You can read the law as it currently stands here https://www.revisor.mn.gov/statutes/cite/145.423#:~:text=An%20infant%20who%20is%20born,immediate%20protection%20under%20the%20law
and see the specific changes made in the previous statute here https://www.revisor.mn.gov/laws/2023/0/70/#laws.4.56.0
(To search for the law on the Minnesota pages find for “section 145.423, subdivision 1”)

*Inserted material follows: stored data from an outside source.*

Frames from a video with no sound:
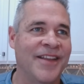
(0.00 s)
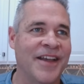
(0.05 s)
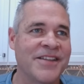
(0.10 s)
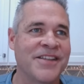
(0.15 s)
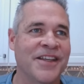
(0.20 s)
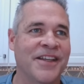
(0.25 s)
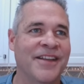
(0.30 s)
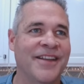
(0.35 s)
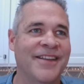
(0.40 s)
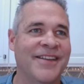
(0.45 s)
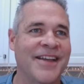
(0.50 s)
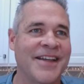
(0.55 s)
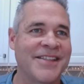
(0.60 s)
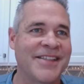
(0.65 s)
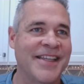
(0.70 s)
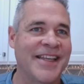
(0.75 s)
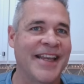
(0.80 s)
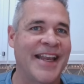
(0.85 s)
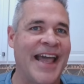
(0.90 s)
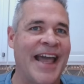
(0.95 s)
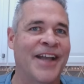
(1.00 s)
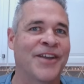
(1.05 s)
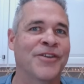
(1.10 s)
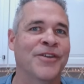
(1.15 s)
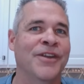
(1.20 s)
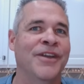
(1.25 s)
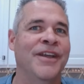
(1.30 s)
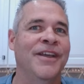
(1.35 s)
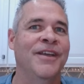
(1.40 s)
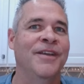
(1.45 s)
does it
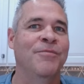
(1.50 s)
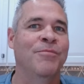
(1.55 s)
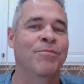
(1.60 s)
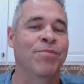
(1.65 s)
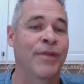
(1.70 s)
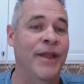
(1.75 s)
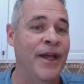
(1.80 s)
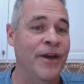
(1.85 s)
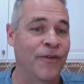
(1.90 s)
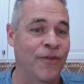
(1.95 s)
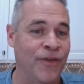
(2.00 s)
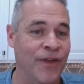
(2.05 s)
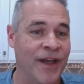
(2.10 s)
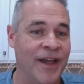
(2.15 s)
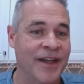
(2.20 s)
actually plantar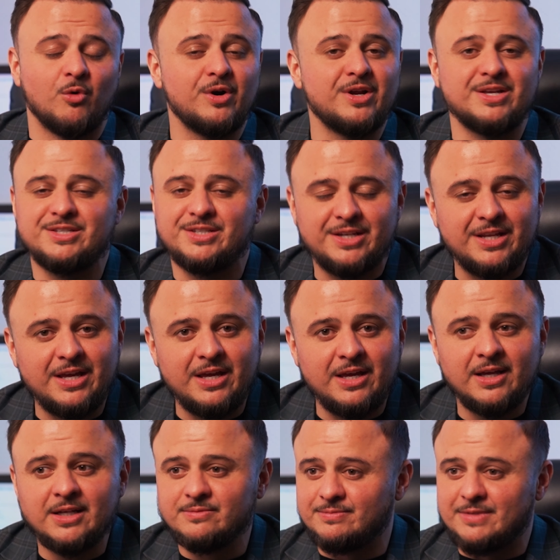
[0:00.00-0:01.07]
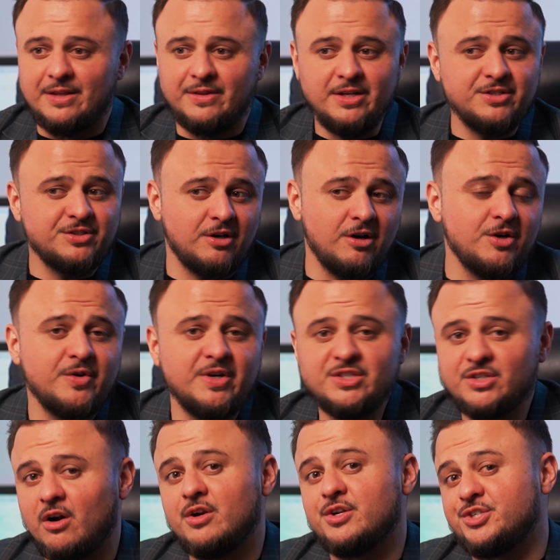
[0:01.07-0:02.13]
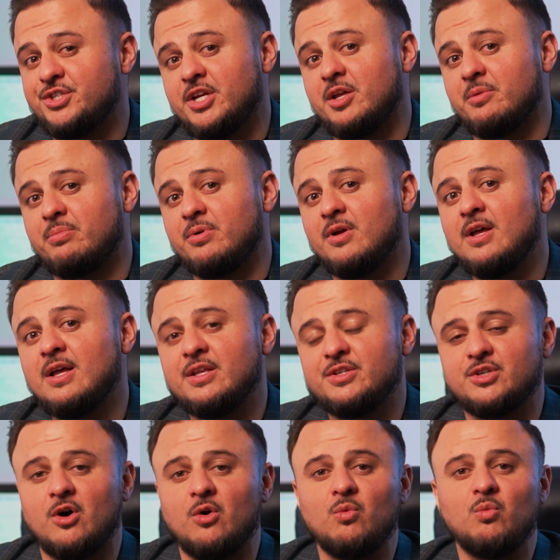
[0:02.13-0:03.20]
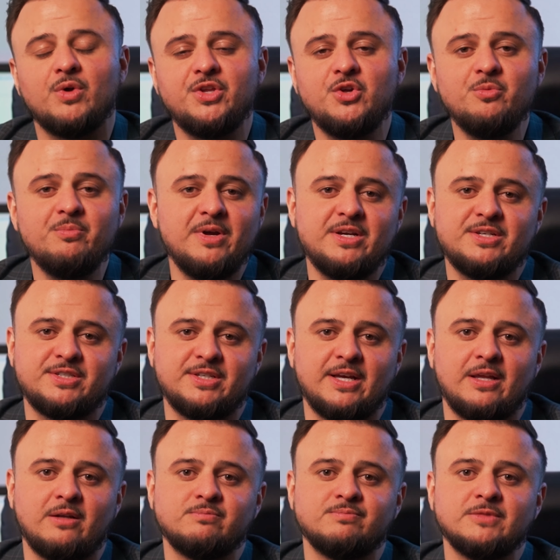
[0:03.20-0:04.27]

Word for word: for his knee. And these surgeries aren't cheap. So when you mix inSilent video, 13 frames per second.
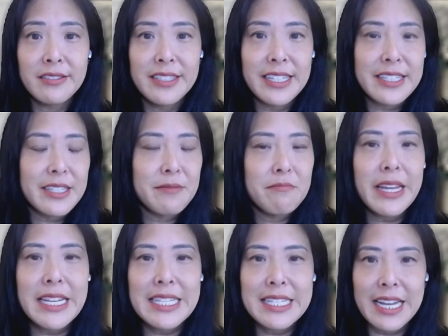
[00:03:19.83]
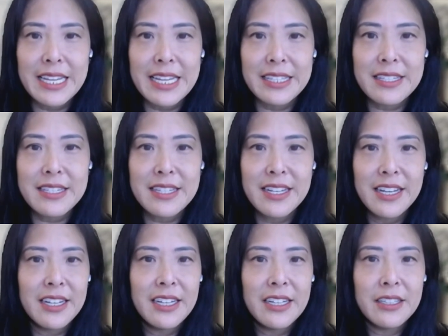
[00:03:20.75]
Does it make sense?
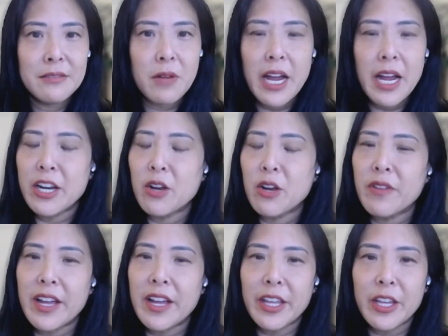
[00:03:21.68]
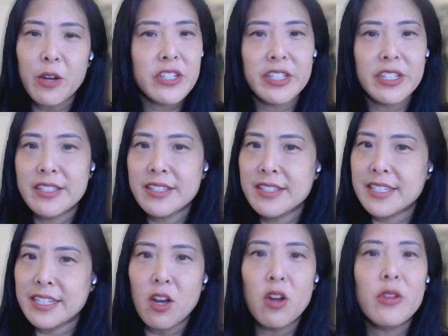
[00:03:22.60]
I know valuations
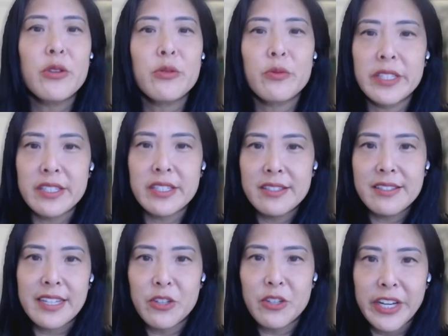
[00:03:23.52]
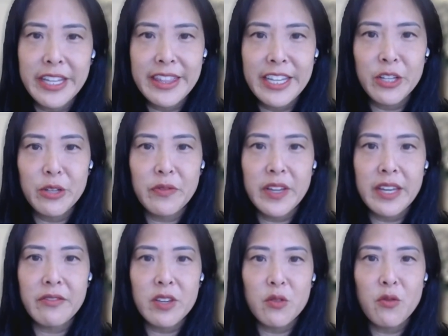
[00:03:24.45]
and all the reasons, Adrianne, that you've
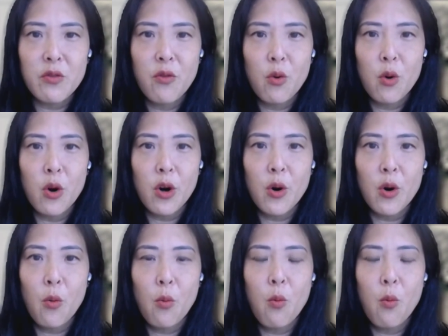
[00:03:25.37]
given forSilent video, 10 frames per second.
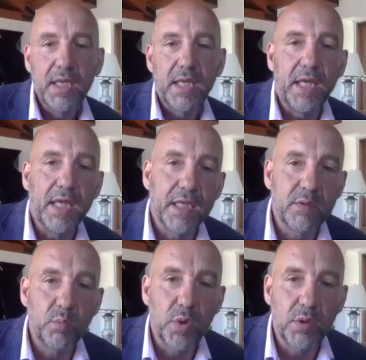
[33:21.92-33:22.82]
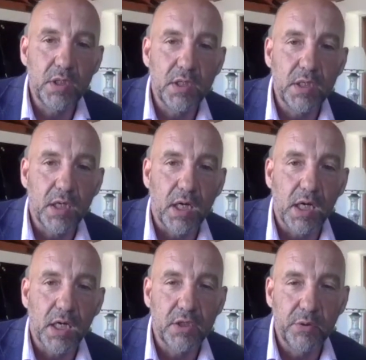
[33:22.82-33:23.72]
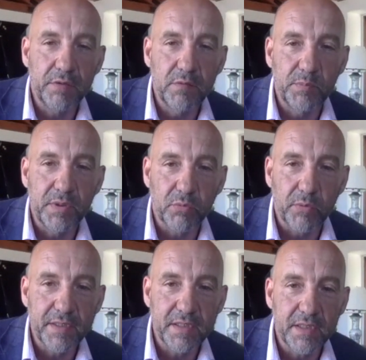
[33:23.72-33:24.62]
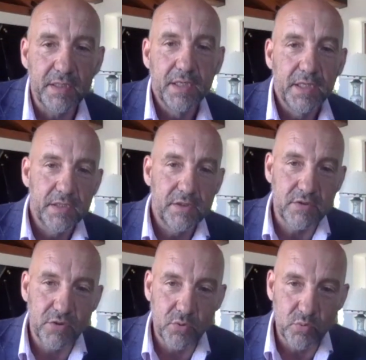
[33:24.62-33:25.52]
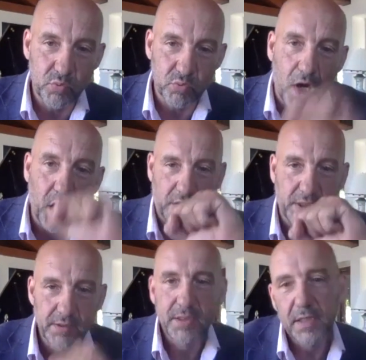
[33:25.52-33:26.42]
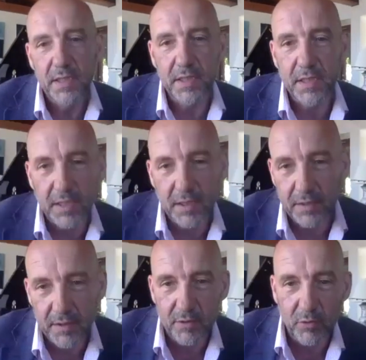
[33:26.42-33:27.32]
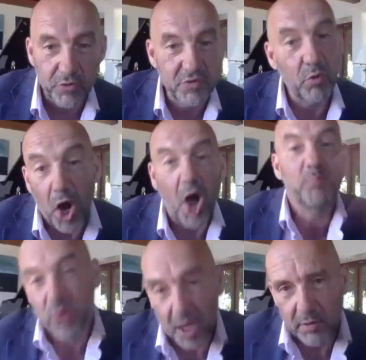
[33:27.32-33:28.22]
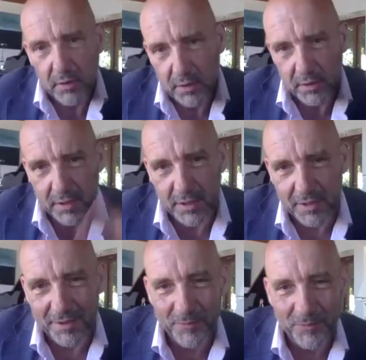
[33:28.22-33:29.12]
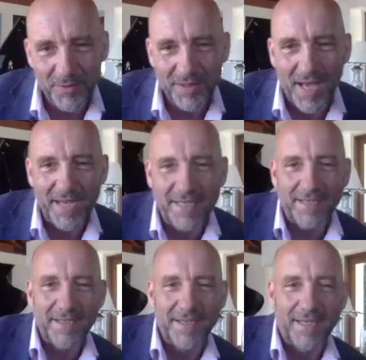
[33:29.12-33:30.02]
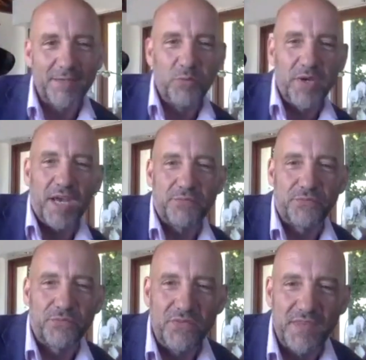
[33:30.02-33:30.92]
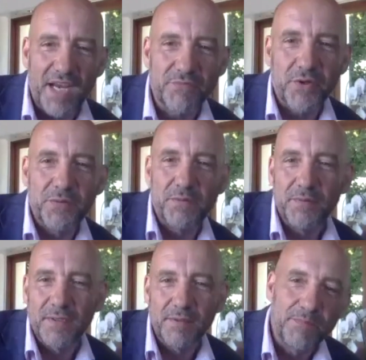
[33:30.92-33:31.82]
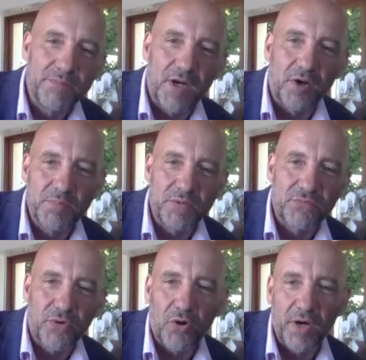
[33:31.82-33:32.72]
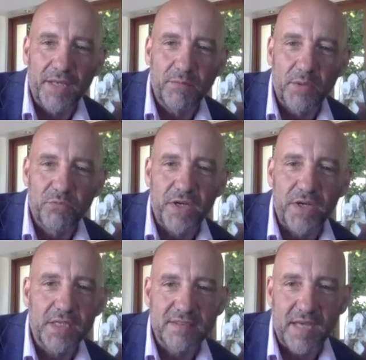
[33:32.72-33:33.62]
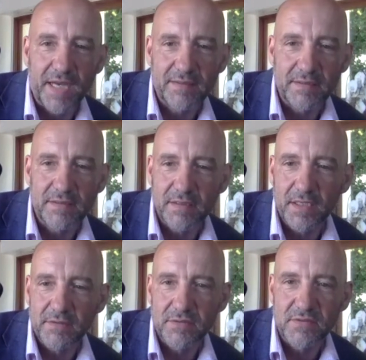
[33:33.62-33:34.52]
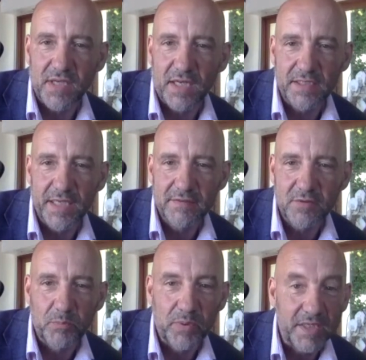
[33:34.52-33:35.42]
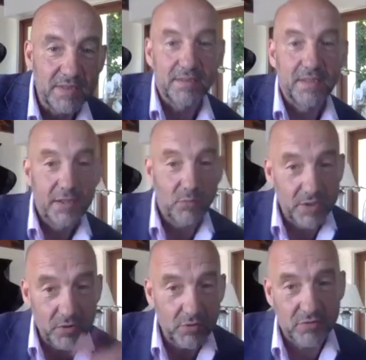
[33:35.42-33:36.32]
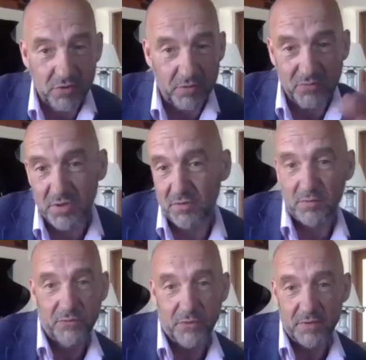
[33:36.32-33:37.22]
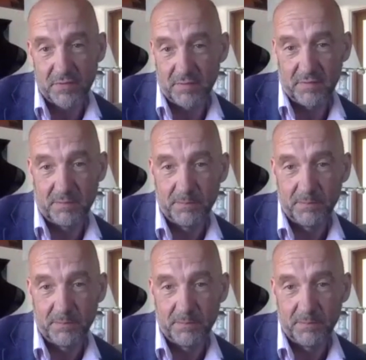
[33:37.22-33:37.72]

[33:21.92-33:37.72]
And we are going to be ready to rock or to opera like we have never done before, and we're very excited to start again. So please renew your subscription, for instance.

Here is the law as it currently reads:
“An infant who is born alive shall be fully recognized as a human person, and accorded immediate protection under the law. All reasonable measures consistent with good medical practice, including the compilation of appropriate medical records, shall be taken by the responsible medical personnel to care for the infant who is born alive.”
Note that the requirements specified apply to any infant that is born alive, not just to those subsequent to an abortion. All such infants are defined as human persons and accorded the protection of the law. The law gives every newborn the same full human rights that other humans have. The omitted language from the previous law established an obligation to do whatever it takes to prolong life (life-sustaining treatment) even in hopeless cases–which we often do not do for dying adults.
“Life-sustaining treatment” is defined by the AMA as “any treatment that serves to prolong life without reversing the underlying medical condition.” https://journalofethics.ama-assn.org/article/ama-code-medical-ethics-opinions-care-end-life/2013-12
Camosy and others appear to be arguing that a failure to mandate life-sustaining treatment, regardless of outcome, is literally infanticide–as he explains in the First Things article previously cited, “by infanticide, I really do mean aiming at the death of newborn infants.”
That is a real debate in medical ethics, of course. But it isn’t agreed upon in US law that all failure to pursue every available means to preserve life in every case is tantamount to homicide. If our position is that every state that doesn’t require such is “aiming at” murder, and that every politician who tolerates the current regime is an accessory, we should make that clear, and situate the specific acts of individuals such as Walz in that context.